REPORTER DE LA PRESSE DANS LA GRANDE GUERRE (1914-1918)
L’importance de la guerre de 1914-1918 dans l’histoire de la presse est considérable : non seulement parce qu’elle bouleversa la vie des journaux et, au moins en France et en Allemagne, provoqua une brutale rupture de l’évolution antérieure, mais aussi parce qu’elle révéla dans un monde qui, acquis aux idées libérales l’avait oublié, la puissance de la propagande dont les régimes totalitaires firent par la suite un usage effrayant. »
Les difficultés matérielles et le mouvement de concentration Si, aux États-Unis et en Angleterre, la guerre eut surtout pour effet d’accroître le tirage des journaux par l’intérêt que ce formidable événement suscitait, sur le continent européen, elle créa aux journaux des difficultés considérables.
Les ressources publicitaires disparurent pratiquement, les imprimeries et les rédactions se vidèrent de leur personnel mobilisé ; le papier se ft rare et l’on dut en revenir à quatre et même deux pages.
En France la diffusion posait des problèmes très graves car le réseau ferré était surchargé par les divers transports militaires.
Malgré la réduction des frais consécutive à la réduction de la pagination, la montée des prix et en particulier celui du papier conduisit à une augmentation du prix de vente qui réduisit considérablement la diffusion. (En septembre 1917, les quotidiens français durent passer à 10 centimes.) »
LA CENSURE DE LA PRESSE
Au début de la Grande Guerre, le gouvernement renoue avec la censure. Comment expliquer que la presse française, première du monde par son lectorat et entièrement libre depuis la loi du 29 juillet 1881, accepte cette mesure préventive ?
Les patrons de presse acceptent la censure parce que la France entière participe à l'effort de guerre. Cet effort nécessite des sacrifices.
La presse se plie donc à la censure militaire et diplomatique, mais pas à la censure politique. Les journaux ont le droit de critiquer la façon dont le gouvernement conduit la guerre. En revanche, il est interdit d'évoquer les opérations militaires sur le terrain.
Les journaux appliquent ces règles, partant du principe que dévoiler certaines informations pourrait favoriser l'ennemi. Ça ne choque pas, parce que le souvenir de la guerre franco-allemande de 1870 est très fort : un article publié à l'époque par Le Temps aurait permis à l'état-major allemand d'anticiper le mouvement de l'armée de Mac-Mahon qui voulait porter secours à celle de Bazeine enfermée dans Metz.
LA PROPAGANDE DANS LA PRESSE
Les périodes de guerre sont toujours favorables à la presse : les lecteurs se précipitent sur les journaux pour avoir le maximum d'informations.
Le problème, en août 1914, c'est qu'il y a une pénurie d'information.
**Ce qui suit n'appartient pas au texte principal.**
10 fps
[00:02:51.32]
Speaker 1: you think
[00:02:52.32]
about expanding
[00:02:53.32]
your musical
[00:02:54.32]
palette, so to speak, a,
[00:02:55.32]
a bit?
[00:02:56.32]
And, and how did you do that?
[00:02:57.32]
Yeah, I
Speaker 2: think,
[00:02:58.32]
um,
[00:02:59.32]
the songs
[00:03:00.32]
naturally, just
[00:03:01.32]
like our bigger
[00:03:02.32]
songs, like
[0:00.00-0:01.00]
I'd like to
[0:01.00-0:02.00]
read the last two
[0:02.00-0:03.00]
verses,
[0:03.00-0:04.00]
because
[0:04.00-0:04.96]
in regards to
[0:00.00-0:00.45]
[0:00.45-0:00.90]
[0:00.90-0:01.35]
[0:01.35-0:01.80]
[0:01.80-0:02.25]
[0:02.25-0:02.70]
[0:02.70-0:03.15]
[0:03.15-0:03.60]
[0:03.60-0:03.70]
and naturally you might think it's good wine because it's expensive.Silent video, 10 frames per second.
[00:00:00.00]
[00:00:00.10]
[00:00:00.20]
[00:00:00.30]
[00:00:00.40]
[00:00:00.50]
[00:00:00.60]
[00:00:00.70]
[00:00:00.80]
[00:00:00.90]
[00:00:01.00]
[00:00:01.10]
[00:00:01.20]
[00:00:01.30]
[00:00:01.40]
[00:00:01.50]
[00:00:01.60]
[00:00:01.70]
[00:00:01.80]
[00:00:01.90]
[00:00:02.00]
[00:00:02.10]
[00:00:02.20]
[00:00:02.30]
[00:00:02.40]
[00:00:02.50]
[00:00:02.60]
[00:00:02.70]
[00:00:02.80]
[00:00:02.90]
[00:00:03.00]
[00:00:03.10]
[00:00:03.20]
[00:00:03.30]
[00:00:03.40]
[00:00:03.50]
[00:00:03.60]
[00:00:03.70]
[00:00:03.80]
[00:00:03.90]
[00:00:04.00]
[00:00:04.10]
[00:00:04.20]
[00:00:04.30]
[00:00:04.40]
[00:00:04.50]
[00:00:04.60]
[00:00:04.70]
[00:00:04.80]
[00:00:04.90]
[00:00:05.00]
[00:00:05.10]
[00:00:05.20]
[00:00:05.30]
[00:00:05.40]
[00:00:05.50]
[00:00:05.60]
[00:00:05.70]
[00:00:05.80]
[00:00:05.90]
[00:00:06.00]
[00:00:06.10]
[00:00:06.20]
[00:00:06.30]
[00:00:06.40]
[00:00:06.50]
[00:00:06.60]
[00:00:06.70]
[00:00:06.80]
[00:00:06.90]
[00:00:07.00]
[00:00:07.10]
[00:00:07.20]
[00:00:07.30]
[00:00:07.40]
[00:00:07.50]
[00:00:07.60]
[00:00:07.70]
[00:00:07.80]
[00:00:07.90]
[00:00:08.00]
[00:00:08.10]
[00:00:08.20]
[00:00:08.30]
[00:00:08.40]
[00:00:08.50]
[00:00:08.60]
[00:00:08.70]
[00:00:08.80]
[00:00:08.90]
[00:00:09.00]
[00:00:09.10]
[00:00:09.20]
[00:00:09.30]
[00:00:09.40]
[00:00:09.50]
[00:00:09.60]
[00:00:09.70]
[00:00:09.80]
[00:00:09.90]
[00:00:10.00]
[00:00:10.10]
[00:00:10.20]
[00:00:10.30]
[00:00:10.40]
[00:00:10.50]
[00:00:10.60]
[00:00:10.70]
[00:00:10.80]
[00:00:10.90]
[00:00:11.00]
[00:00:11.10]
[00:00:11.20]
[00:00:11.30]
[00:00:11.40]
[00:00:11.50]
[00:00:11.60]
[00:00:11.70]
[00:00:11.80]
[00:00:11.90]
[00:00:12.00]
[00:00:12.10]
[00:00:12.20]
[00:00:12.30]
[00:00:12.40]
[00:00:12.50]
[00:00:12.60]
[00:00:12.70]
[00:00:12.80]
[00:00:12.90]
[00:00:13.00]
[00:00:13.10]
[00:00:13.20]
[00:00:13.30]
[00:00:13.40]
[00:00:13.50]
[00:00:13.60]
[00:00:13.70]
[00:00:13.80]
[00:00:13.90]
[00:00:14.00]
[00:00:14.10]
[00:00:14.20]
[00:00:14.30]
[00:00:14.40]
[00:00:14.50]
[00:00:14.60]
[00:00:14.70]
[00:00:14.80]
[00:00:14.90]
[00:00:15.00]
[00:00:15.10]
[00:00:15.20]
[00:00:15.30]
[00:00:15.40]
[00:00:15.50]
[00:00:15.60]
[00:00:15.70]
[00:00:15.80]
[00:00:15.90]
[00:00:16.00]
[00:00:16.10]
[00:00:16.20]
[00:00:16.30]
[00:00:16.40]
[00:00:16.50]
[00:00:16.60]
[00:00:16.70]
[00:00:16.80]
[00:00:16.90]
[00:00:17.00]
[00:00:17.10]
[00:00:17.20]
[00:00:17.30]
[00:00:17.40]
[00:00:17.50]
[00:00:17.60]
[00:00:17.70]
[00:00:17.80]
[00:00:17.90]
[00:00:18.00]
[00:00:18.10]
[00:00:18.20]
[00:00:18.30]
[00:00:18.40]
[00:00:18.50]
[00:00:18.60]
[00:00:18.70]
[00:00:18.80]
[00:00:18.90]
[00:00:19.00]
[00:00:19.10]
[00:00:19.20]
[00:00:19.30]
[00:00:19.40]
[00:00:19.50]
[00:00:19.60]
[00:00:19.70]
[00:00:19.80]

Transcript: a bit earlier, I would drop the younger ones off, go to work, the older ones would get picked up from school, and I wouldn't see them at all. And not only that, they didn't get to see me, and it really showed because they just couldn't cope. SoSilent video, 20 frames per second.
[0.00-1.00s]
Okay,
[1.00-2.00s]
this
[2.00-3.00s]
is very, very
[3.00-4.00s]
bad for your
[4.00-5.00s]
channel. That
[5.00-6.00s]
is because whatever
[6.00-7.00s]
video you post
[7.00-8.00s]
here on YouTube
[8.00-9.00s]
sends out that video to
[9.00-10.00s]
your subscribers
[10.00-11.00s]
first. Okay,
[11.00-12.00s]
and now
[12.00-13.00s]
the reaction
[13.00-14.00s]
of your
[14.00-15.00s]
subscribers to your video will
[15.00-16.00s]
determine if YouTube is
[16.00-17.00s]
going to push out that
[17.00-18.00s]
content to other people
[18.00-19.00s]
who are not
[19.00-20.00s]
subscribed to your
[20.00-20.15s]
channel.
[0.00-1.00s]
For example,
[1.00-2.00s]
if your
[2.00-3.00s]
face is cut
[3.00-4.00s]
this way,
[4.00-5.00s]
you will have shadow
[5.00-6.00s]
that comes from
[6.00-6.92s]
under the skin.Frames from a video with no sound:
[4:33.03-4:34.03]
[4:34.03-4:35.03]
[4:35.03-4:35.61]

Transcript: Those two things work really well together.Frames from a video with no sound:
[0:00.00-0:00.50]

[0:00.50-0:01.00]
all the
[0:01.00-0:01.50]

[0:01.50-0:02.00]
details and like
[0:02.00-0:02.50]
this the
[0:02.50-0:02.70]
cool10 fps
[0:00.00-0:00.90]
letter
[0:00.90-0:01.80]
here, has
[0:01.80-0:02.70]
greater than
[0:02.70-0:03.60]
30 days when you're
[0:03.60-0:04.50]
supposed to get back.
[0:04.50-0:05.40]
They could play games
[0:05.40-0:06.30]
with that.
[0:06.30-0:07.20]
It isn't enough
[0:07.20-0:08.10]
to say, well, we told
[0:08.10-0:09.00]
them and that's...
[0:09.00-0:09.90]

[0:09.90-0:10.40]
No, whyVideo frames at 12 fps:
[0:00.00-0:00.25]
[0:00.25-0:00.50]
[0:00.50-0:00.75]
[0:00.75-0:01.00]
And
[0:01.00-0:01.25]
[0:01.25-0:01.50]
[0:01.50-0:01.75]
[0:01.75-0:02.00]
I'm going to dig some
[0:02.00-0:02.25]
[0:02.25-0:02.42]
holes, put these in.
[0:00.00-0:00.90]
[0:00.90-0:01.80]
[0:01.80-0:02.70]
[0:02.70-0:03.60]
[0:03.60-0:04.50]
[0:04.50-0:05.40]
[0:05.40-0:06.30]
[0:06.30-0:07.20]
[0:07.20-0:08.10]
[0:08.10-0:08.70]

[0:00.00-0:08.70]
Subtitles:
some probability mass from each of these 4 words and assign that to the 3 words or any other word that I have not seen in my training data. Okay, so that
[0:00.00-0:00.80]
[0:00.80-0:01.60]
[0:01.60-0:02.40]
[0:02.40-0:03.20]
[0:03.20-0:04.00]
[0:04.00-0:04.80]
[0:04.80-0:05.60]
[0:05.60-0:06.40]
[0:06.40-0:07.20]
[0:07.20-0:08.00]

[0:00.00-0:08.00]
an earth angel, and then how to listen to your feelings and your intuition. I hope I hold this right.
Les premières semaines de la guerre sont marquées par une période d'improvisation : les journalistes peuvent encore se déplacer sur le front, ce qui permet à Albert Londres de faire son article sur Reims en flammes.
Mais, très vite, ce type de reportage devient impossible. Qu'ont les journaux à leur disposition ? Trois communiqués laconiques de l'état-major par jour.
A partir de là, on brode. Les journaux, comme le reste de l'opinion, souhaitent à ce point la victoire qu'ils en rajoutent.
Il est toutefois difficile d'affirmer qu'il y a une volonté d'instaurer une propagande délibérée. C'est plus une succession de dérapages de la profession. Tout le monde est plongé dans le même imaginaire : la France est victime, la France est attaquée, la guerre va être courte, il faut participer à l'effort de guerre. D'où les « bobards ». D'où le bourrage de crâne.
LE MENSONGE - BOURRAGE DE CRÂNE DANS LA PRESSE
La question des bobards a surtout été mise en valeur après la guerre par les milieux pacifistes. Elle n'est pas nécessairement ressentie de cette manière à l'époque.
Certains titres de presse sont truffés de bobards, mais ils ne sont pas si nombreux que ça.
Par exemple, Le Matin titre en septembre 1914 sur la victoire de la Russie sur l'Autriche-Hongrie.
Le rouleau compresseur russe marche sur Berlin et va balayer l'Allemagne.
La désinformation, plus que la propagande, se manifeste de deux manières.
D'abord, il y a des reportages à l'arrière parmi les convois de blessés. Les articles décrivent des blessés qui ont le moral et qui plaisantent, qui ne pensent qu'à retourner au front.
Ce n'est pas complètement faux, mais on en rajoute.
Il y a également des consultants : des anciens militaires qui sont invités à analyser la guerre. Chaque quotidien a son expert militaire qui étale sa science.
Tous affirment que la France est en train de gagner. Ils s'expriment, alors qu'ils ne disposent pas d'informations précises. Ils en savent autant que les journalistes.
En raison de la censure, ils se doivent de rester vagues. Ainsi, le général Bonal explique, dans Le Matin, que les soldats allemands sont harassés de fatigue et crèvent de faim.
De même, le général Berthaut dans Le Petit Journal et le général Cherfils dans L'Echo de Paris accréditent les thèses officielles : quand les Français reculent, c'est forcément une retraite stratégique, quand les Allemands lancent une offensive, ça ne donnera rien parce qu'ils sont déjà épuisés.